/---

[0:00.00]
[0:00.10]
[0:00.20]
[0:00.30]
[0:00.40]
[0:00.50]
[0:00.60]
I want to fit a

\---
/---

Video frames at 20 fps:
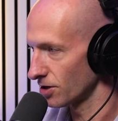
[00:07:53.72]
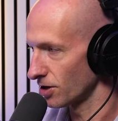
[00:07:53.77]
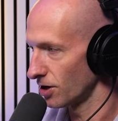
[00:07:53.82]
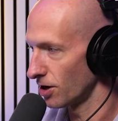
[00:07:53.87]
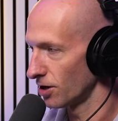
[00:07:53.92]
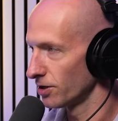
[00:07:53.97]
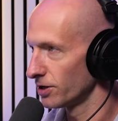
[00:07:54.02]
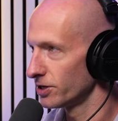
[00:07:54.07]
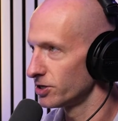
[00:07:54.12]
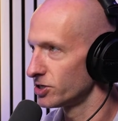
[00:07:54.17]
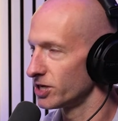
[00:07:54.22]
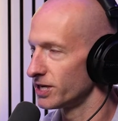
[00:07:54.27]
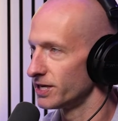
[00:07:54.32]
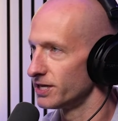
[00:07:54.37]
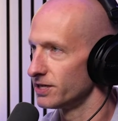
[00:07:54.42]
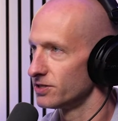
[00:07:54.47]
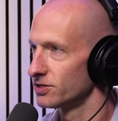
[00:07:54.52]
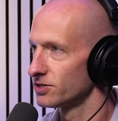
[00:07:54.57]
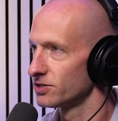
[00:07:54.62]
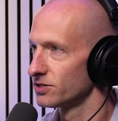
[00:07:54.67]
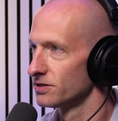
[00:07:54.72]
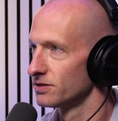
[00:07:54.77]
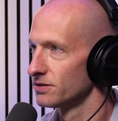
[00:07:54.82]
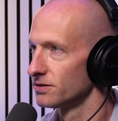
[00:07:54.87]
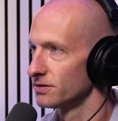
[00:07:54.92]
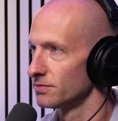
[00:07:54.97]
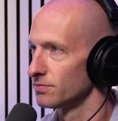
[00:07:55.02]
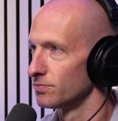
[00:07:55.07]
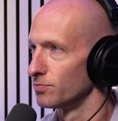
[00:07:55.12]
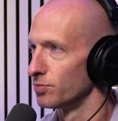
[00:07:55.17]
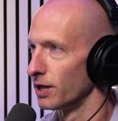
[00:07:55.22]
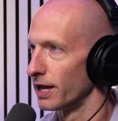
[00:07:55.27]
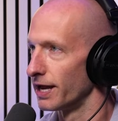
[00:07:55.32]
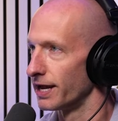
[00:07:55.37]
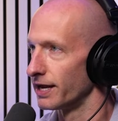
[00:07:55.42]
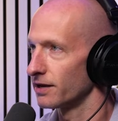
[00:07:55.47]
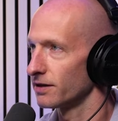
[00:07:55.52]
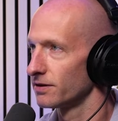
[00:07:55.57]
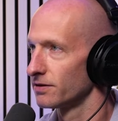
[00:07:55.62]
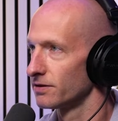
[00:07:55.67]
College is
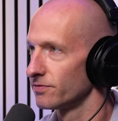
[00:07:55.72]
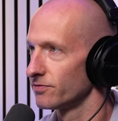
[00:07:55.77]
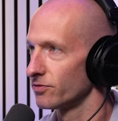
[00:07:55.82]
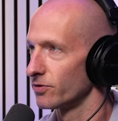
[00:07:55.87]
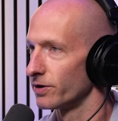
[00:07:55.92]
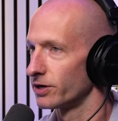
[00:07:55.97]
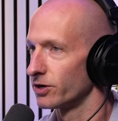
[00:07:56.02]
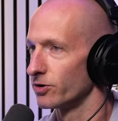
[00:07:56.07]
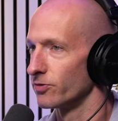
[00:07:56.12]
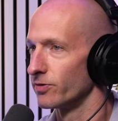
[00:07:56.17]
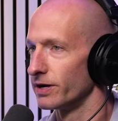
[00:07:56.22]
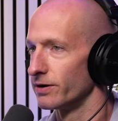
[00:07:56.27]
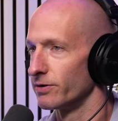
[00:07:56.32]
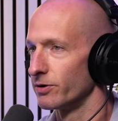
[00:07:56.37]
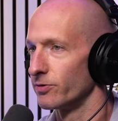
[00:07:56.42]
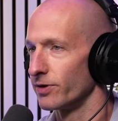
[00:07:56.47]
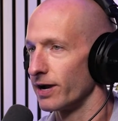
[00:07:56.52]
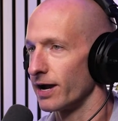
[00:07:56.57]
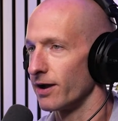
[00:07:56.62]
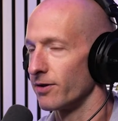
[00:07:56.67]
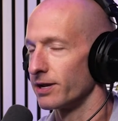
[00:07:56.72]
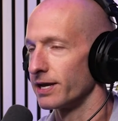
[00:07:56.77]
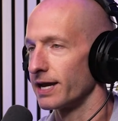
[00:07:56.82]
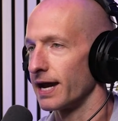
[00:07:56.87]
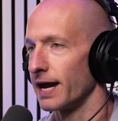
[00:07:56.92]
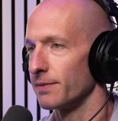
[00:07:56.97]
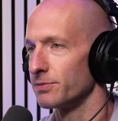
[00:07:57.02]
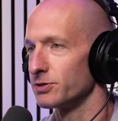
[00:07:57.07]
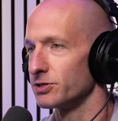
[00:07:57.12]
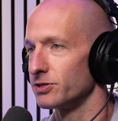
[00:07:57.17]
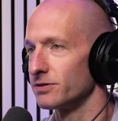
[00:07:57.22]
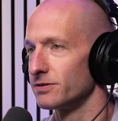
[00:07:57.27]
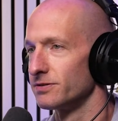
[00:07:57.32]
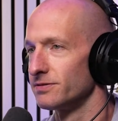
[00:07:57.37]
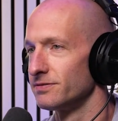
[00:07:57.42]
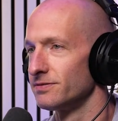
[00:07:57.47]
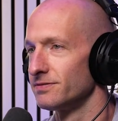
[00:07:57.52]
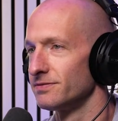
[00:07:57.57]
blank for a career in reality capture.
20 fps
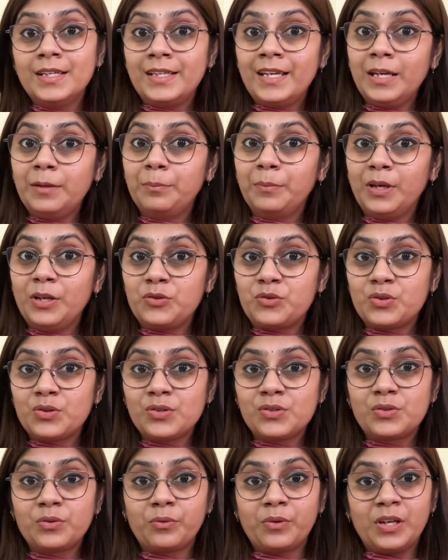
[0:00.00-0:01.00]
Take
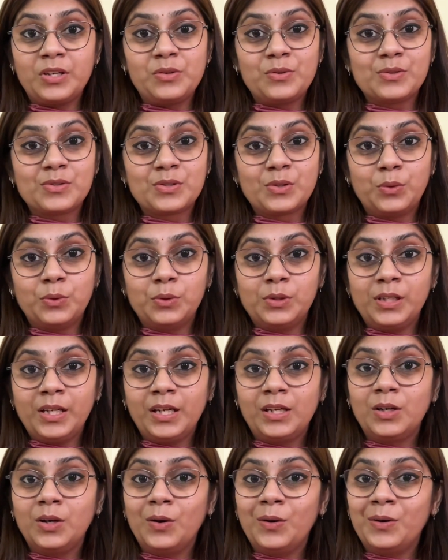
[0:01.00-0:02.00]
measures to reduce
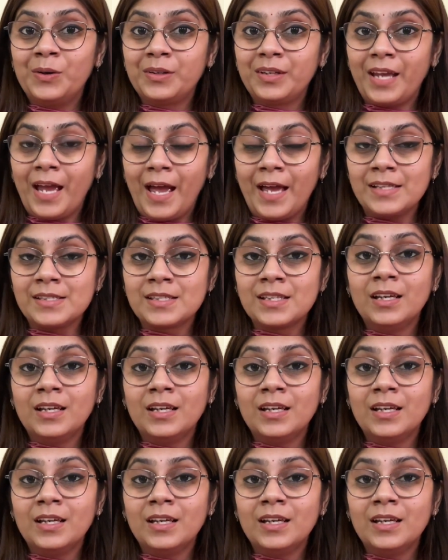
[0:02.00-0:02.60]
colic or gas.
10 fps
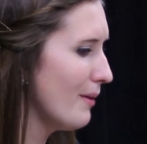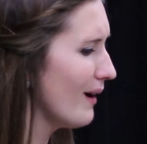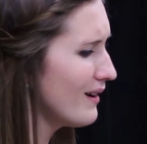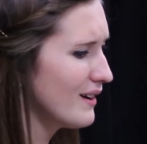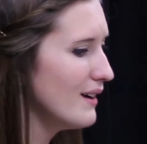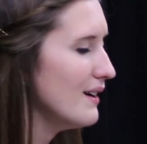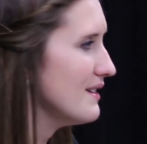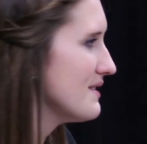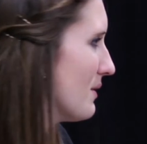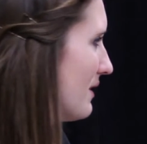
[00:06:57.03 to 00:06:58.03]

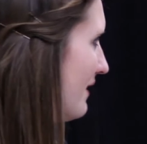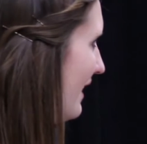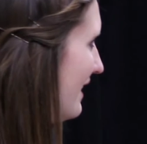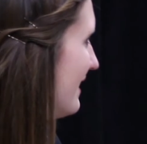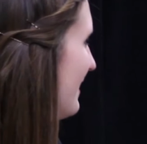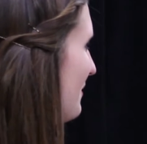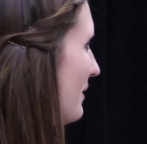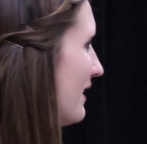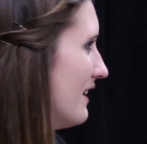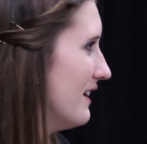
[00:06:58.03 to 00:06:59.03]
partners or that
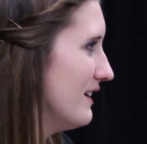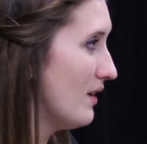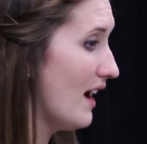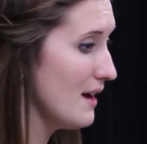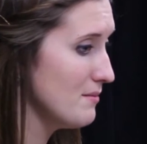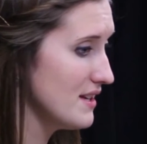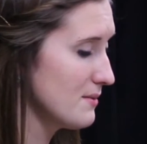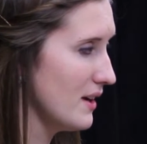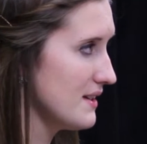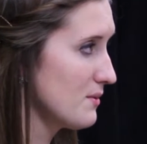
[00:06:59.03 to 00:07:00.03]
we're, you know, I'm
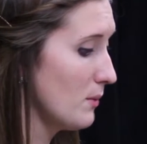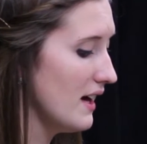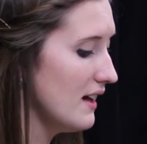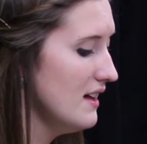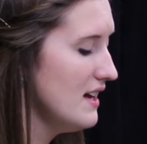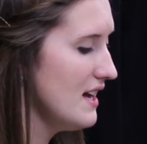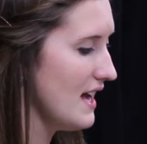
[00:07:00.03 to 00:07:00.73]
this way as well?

\---

→ EXERCISE OBJECTIVE
Copy exactly, without pictures, the lines above from the one with "[00:07:55.52]" down to the one with "[00:07:56.37]", inclusive.

→ EXPECTED OUTPUT
[00:07:55.52]
[00:07:55.57]
[00:07:55.62]
[00:07:55.67]
College is
[00:07:55.72]
[00:07:55.77]
[00:07:55.82]
[00:07:55.87]
[00:07:55.92]
[00:07:55.97]
[00:07:56.02]
[00:07:56.07]
[00:07:56.12]
[00:07:56.17]
[00:07:56.22]
[00:07:56.27]
[00:07:56.32]
[00:07:56.37]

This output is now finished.